Task goal
In your copy of the entries below, keep every word exactly and leave out all images.

[Collected data entries]
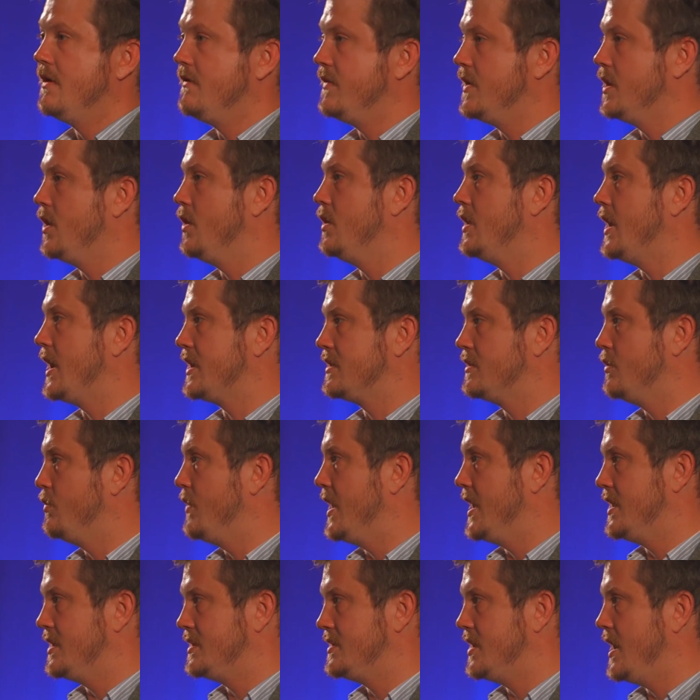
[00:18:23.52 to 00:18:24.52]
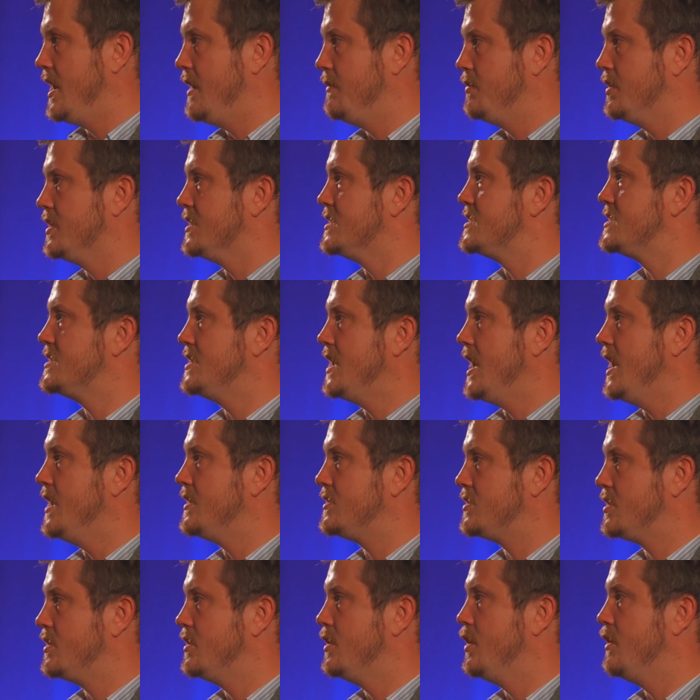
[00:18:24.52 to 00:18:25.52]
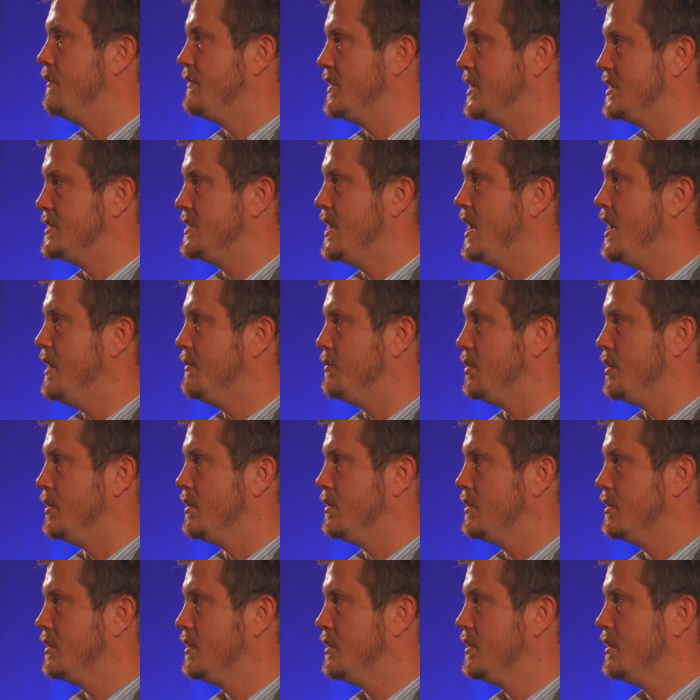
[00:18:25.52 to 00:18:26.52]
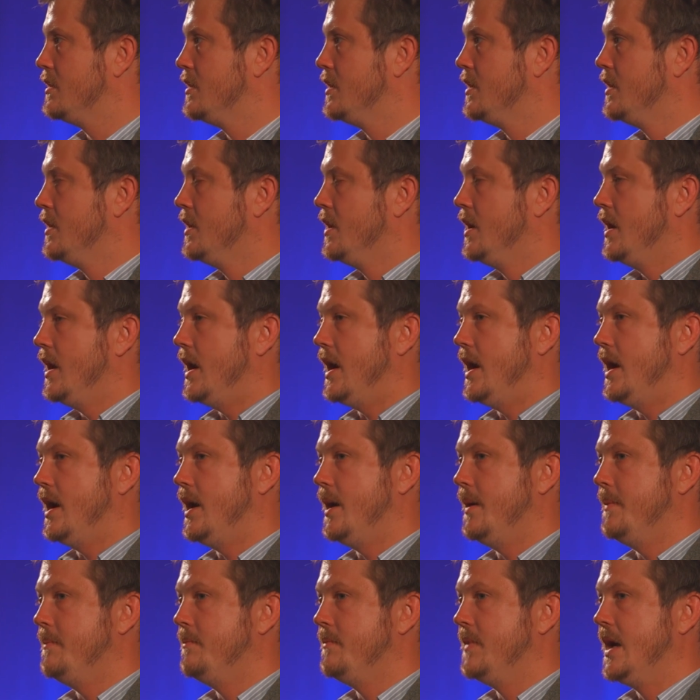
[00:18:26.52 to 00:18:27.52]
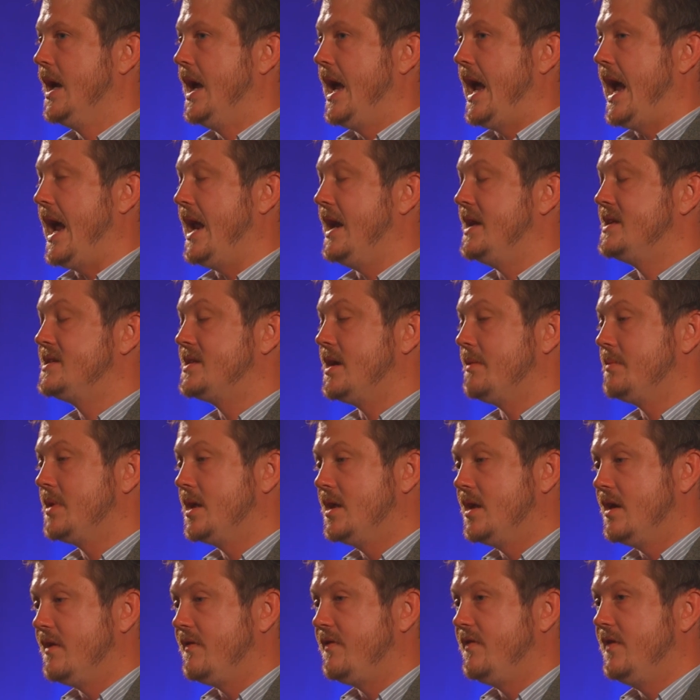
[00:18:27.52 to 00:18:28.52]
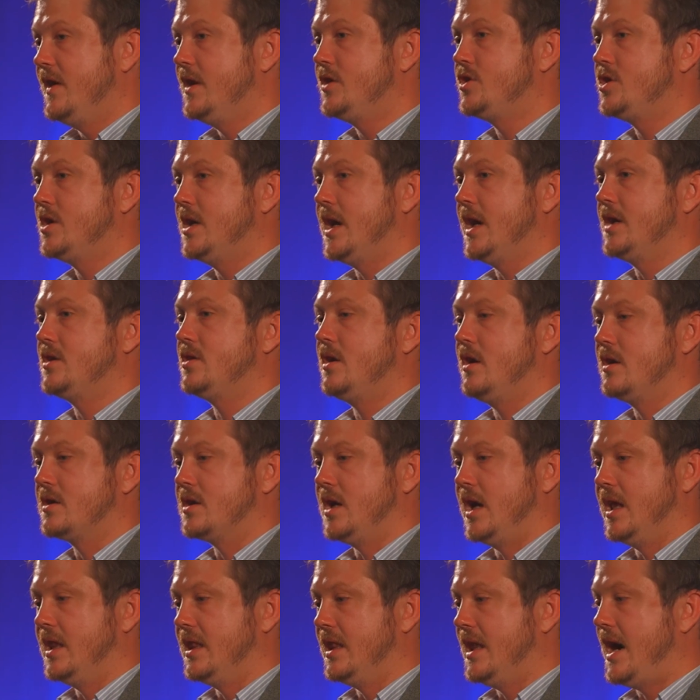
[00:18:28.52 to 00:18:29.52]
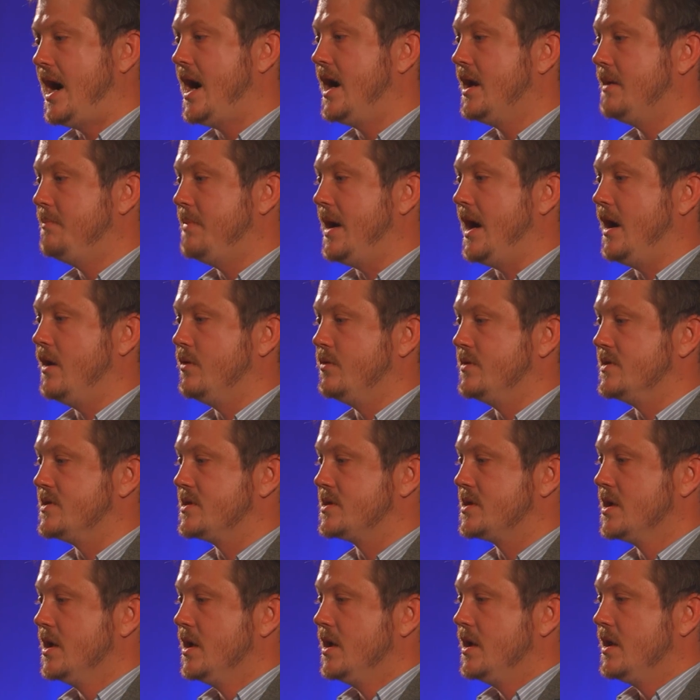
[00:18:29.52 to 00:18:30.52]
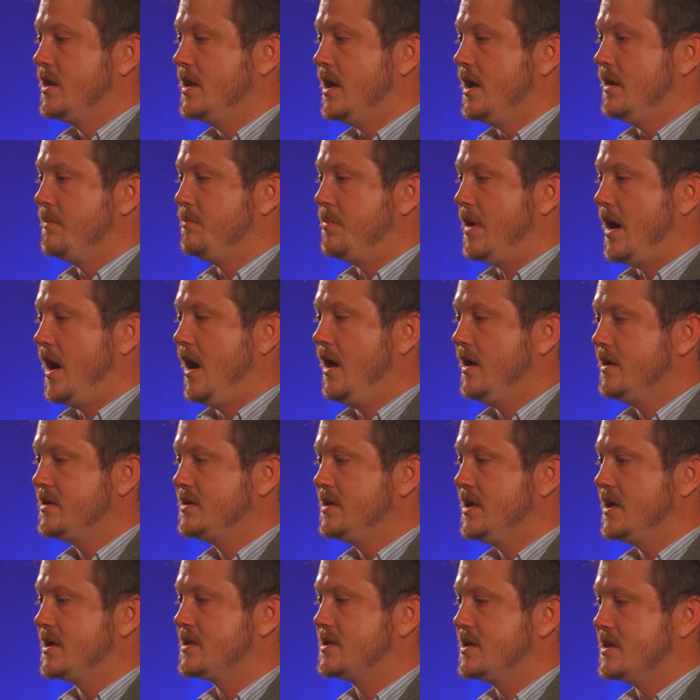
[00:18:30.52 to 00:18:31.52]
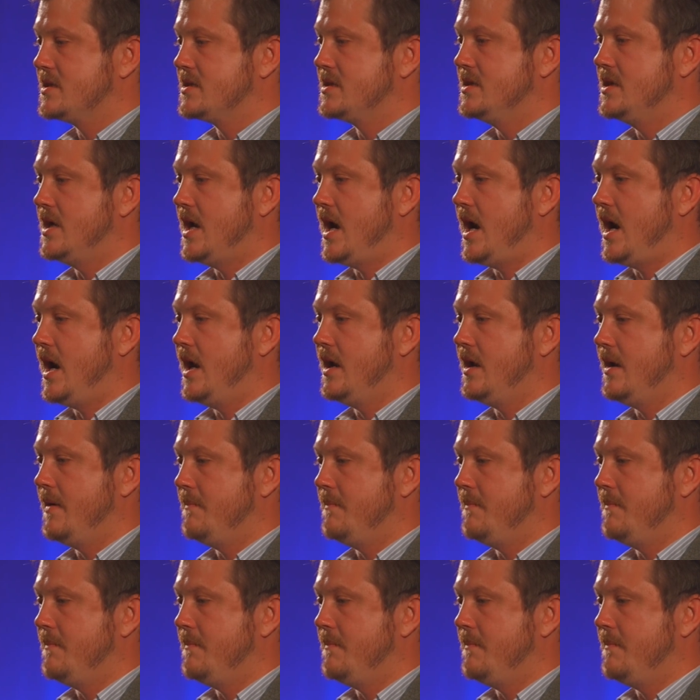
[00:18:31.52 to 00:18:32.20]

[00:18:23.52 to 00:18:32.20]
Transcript: If you don't like the way the table is set, turn over the table. And something that Fincher and I talked a lot about was that politics is not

Response box
[00:18:23.52 to 00:18:24.52]
[00:18:24.52 to 00:18:25.52]
[00:18:25.52 to 00:18:26.52]
[00:18:26.52 to 00:18:27.52]
[00:18:27.52 to 00:18:28.52]
[00:18:28.52 to 00:18:29.52]
[00:18:29.52 to 00:18:30.52]
[00:18:30.52 to 00:18:31.52]
[00:18:31.52 to 00:18:32.20]

[00:18:23.52 to 00:18:32.20]
Transcript: If you don't like the way the table is set, turn over the table. And something that Fincher and I talked a lot about was that politics is not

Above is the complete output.